Maybe you are, to think of something
that
whacked out.

Was it so far-fetched? After all, Micah was brilliant. She had no doubt he could hack an implant if he wanted to. Managing to take control without killing Reggie was a bit more difficult. And she knew Micah'd found a way to use the game streams to track Links, despite the barriers Arc had put into place. If he could do all that, then, faking his own conscription wasn't out of the question.

When she got to Reggie's house, she stopped and knocked on the door. Missus Casey seemed startled to see her. “Bob's out coordinating one of the search teams,” she said, staring at her hands. She wouldn't look Jessie in the eye, and only reluctantly invited her in.

“Kelly and I are looking, too.”

“The police have submitted for a warrant to track his Link,” Missus Casey told her. “But they haven't heard back from Arc yet to access the secure streams.” The look on her face soured, and she lapsed into an awkward silence.

“Missus Casey, I need to ask you something. Yesterday morning, when you called, you said Reggie didn't say anything when he woke. Was that the truth?”

She flapped her hands. “I told you I was asleep.”

“So, you're saying he might have? Did Reggie's dad say if he spoke?”

The woman stood up so suddenly that she knocked the chair over behind her. She walked from the table and leaned against the counter. “My little Reggie would never hurt anyone,” she said.

“What do you mean?” Jessie asked. An image of her mother prostrate on the mossy ground flashed through her mind again. “What makes you think he might?”
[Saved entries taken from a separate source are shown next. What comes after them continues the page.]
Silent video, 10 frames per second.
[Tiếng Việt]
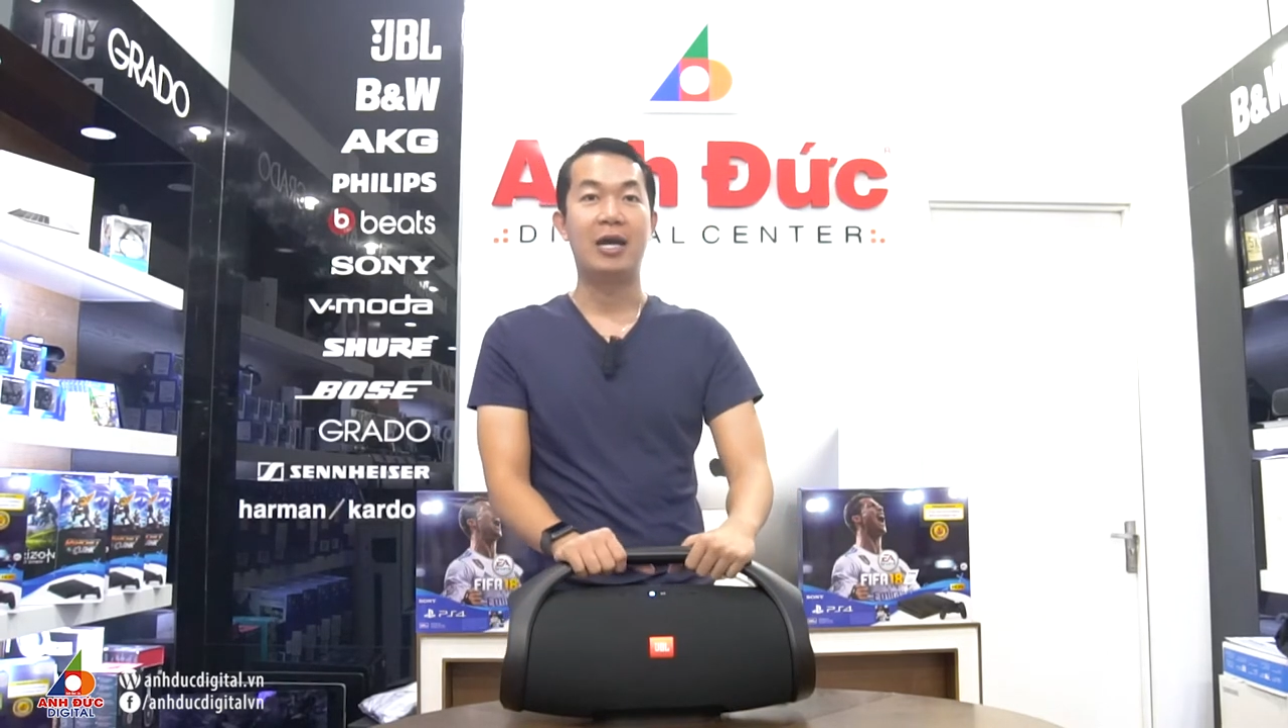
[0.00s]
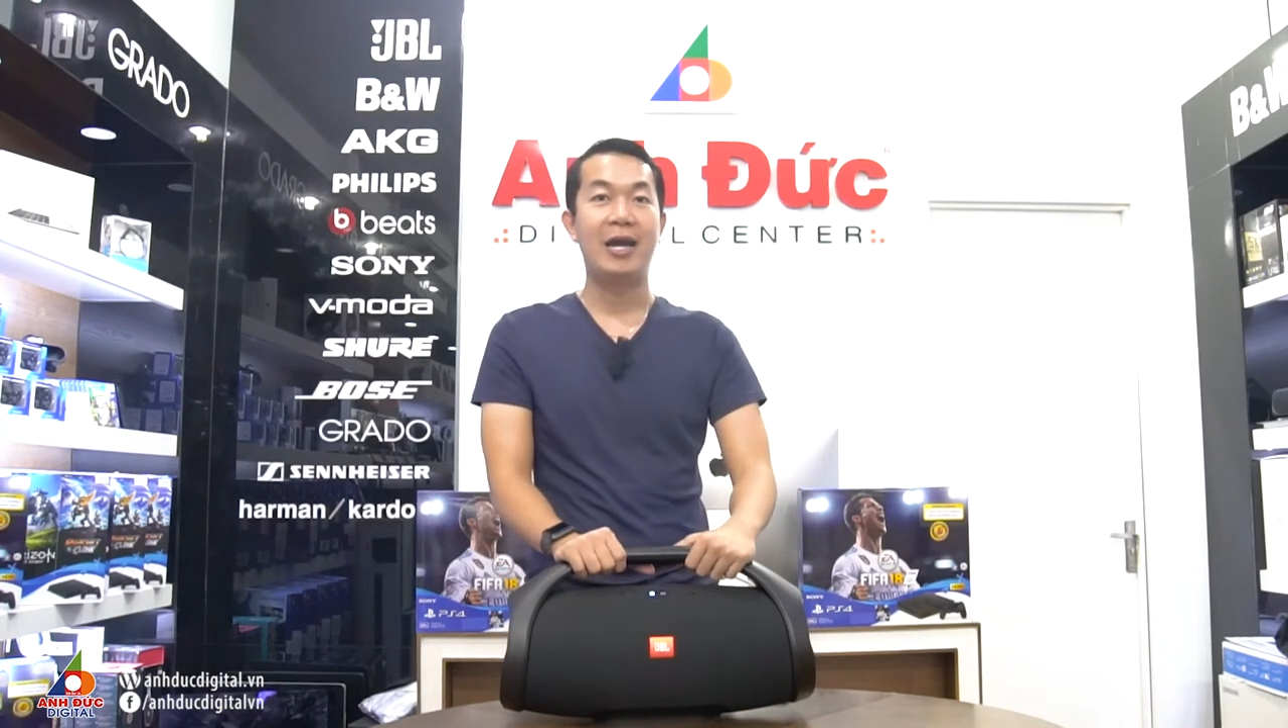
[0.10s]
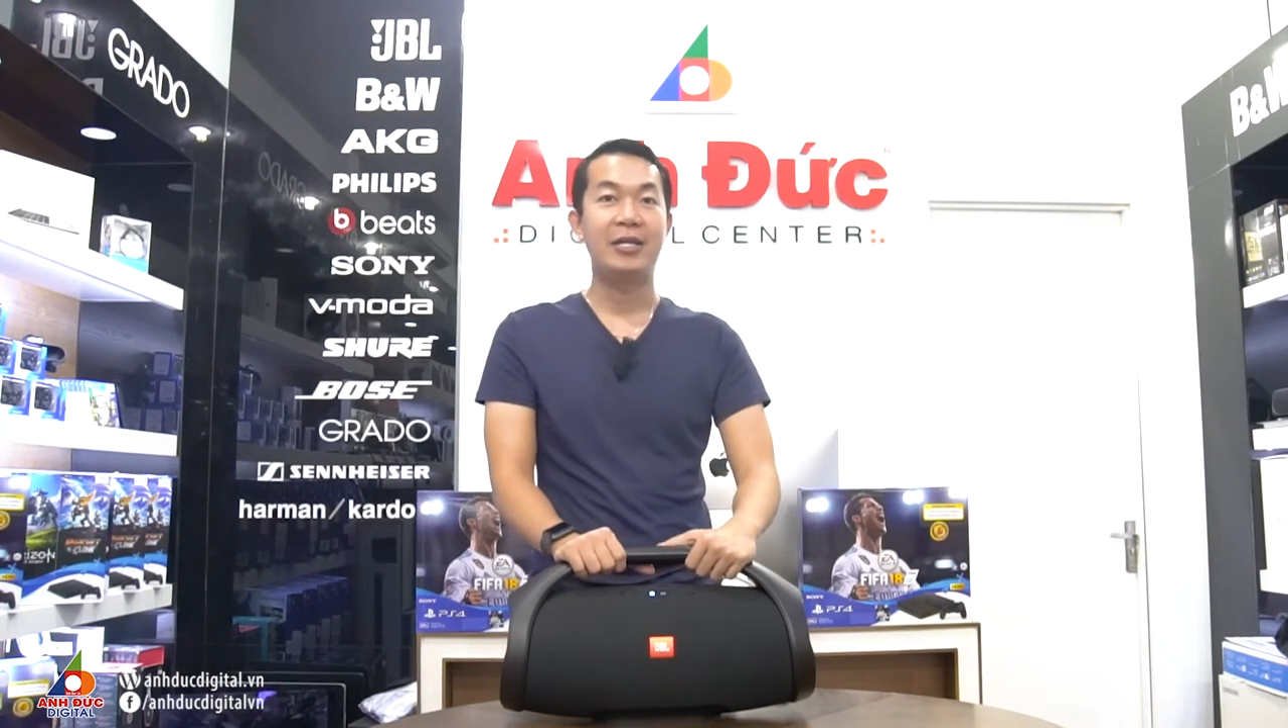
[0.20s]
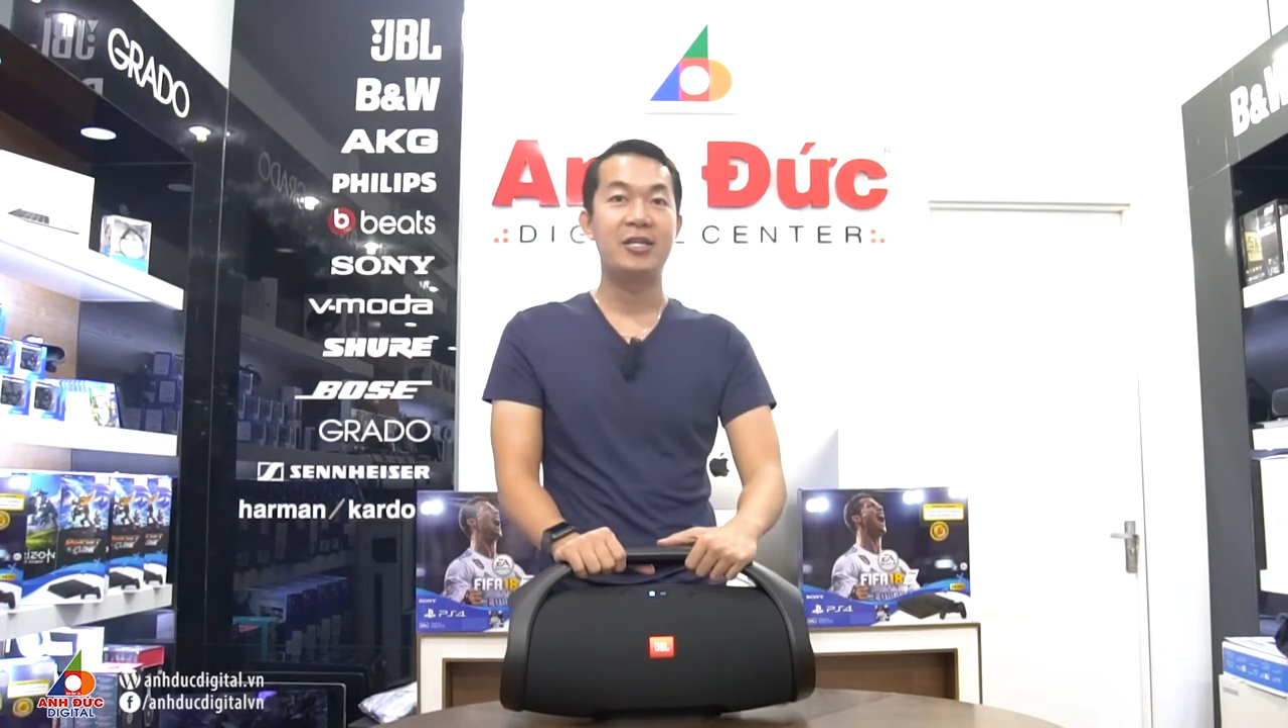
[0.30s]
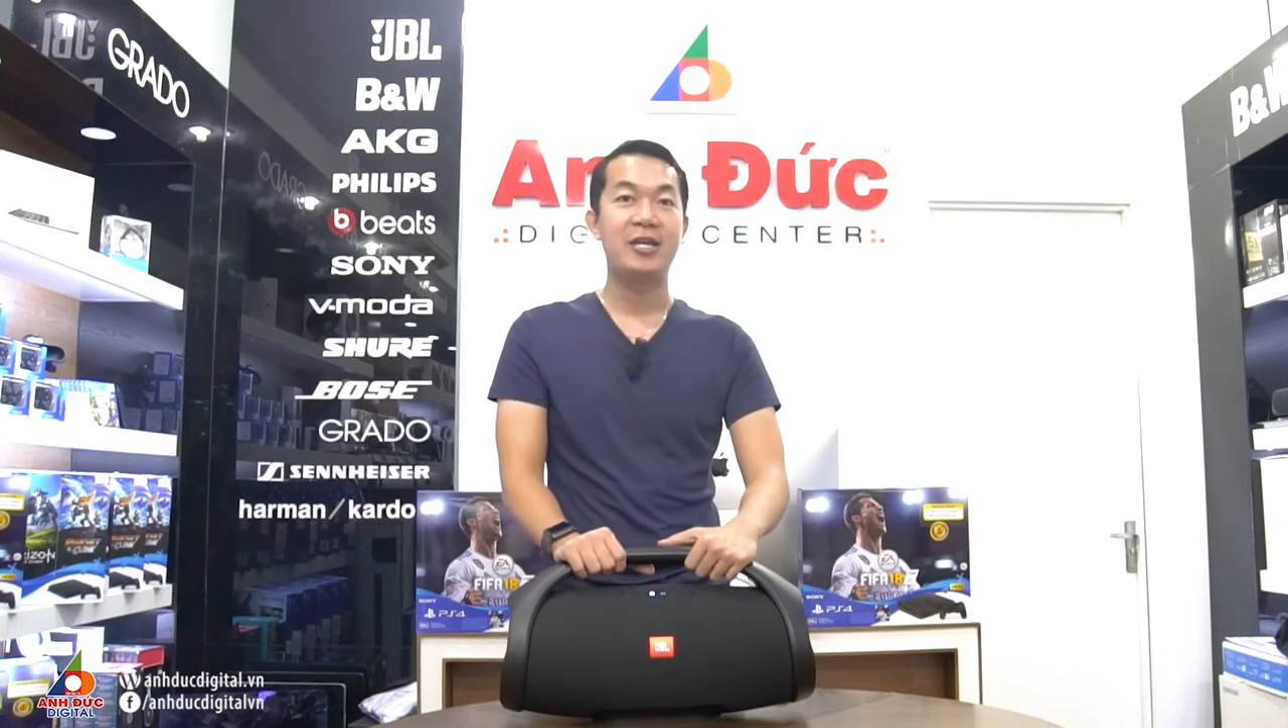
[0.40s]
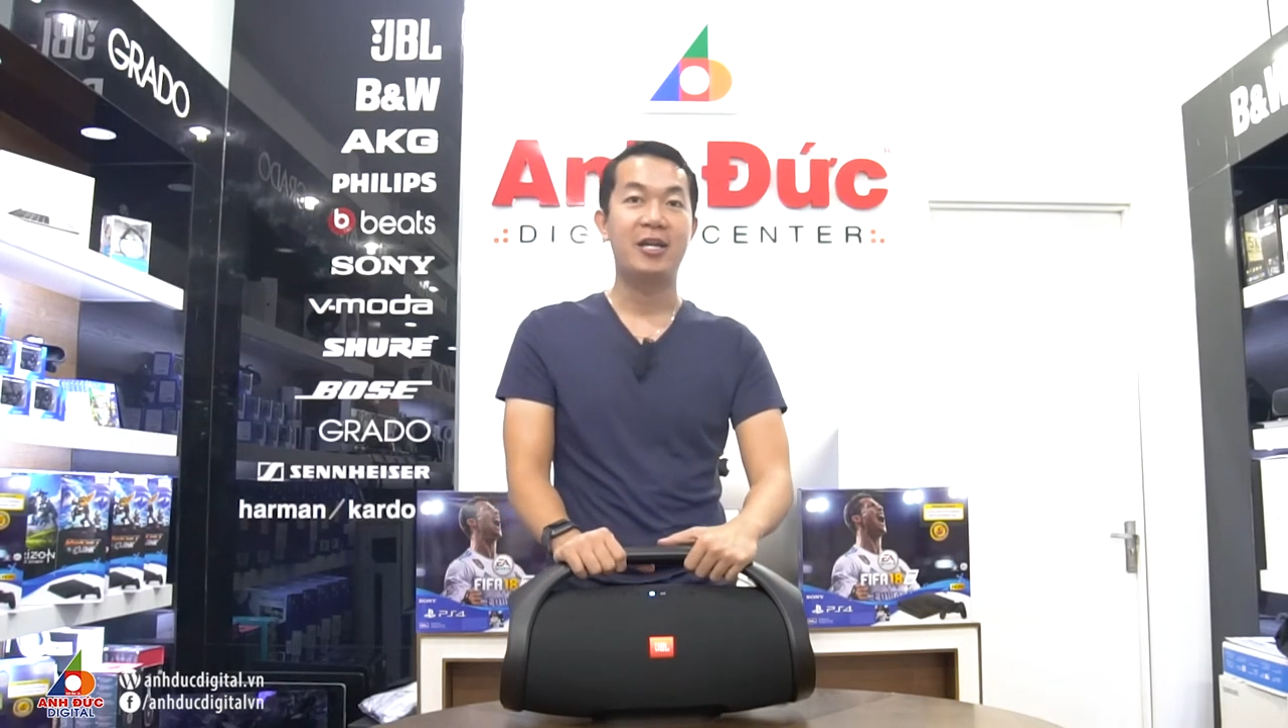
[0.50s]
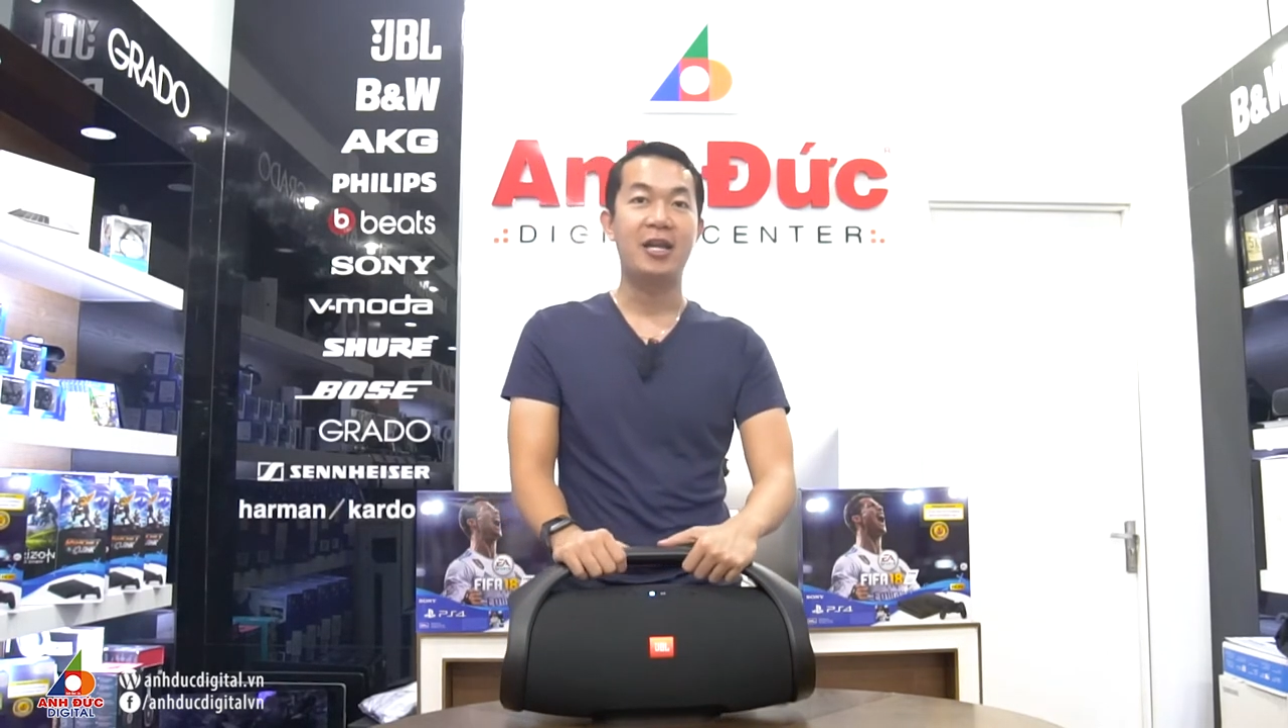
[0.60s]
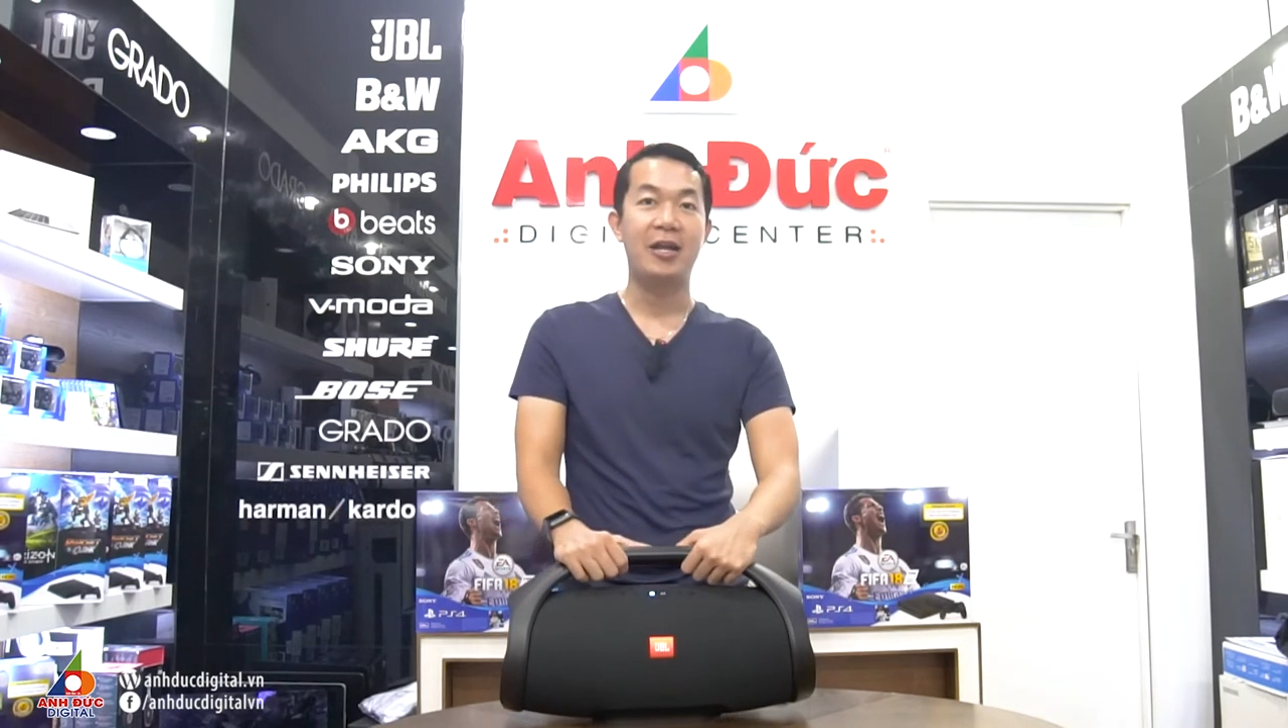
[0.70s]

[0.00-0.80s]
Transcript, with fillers: hai chi nhánh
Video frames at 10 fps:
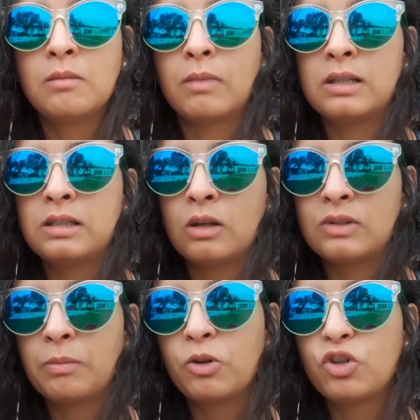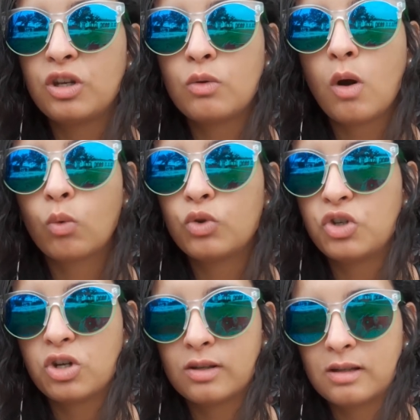Mas eu sempre tiro alguns
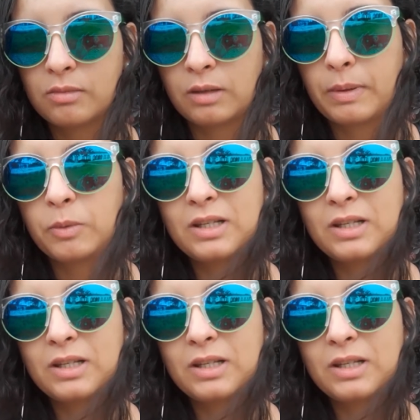dias na semana para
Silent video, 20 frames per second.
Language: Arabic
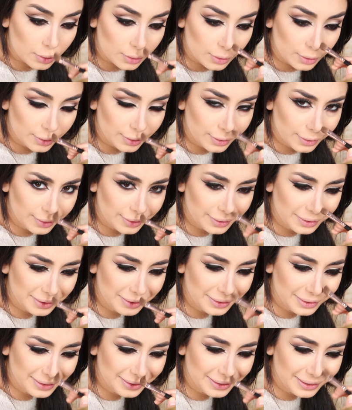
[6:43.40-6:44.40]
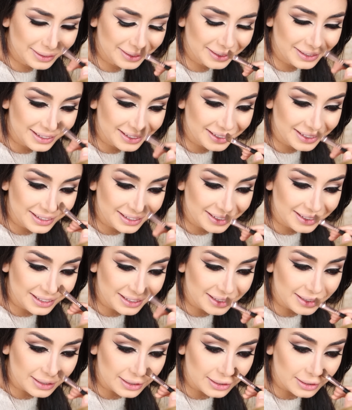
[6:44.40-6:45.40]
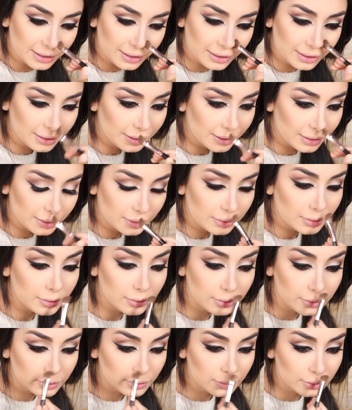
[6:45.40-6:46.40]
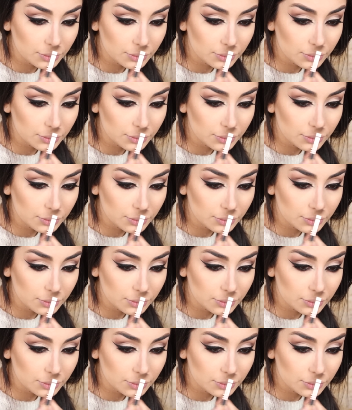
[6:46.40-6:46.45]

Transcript: المناطق اللي بدي اياها او بدي اخبيها بمخاري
Missus Casey whirled around, her face red with anger. “I just told you he wouldn't hurt anyone, least of all you!”

“M-me?”

“I told Bob he must've misheard. Reggie wouldn't say such things. Oh, my poor baby,” she wailed. “I should never have let him get involved with you people!”

“What did he say, Missus Casey?” Jessie pushed. “Please, I need to know. Maybe it'll help us find him.”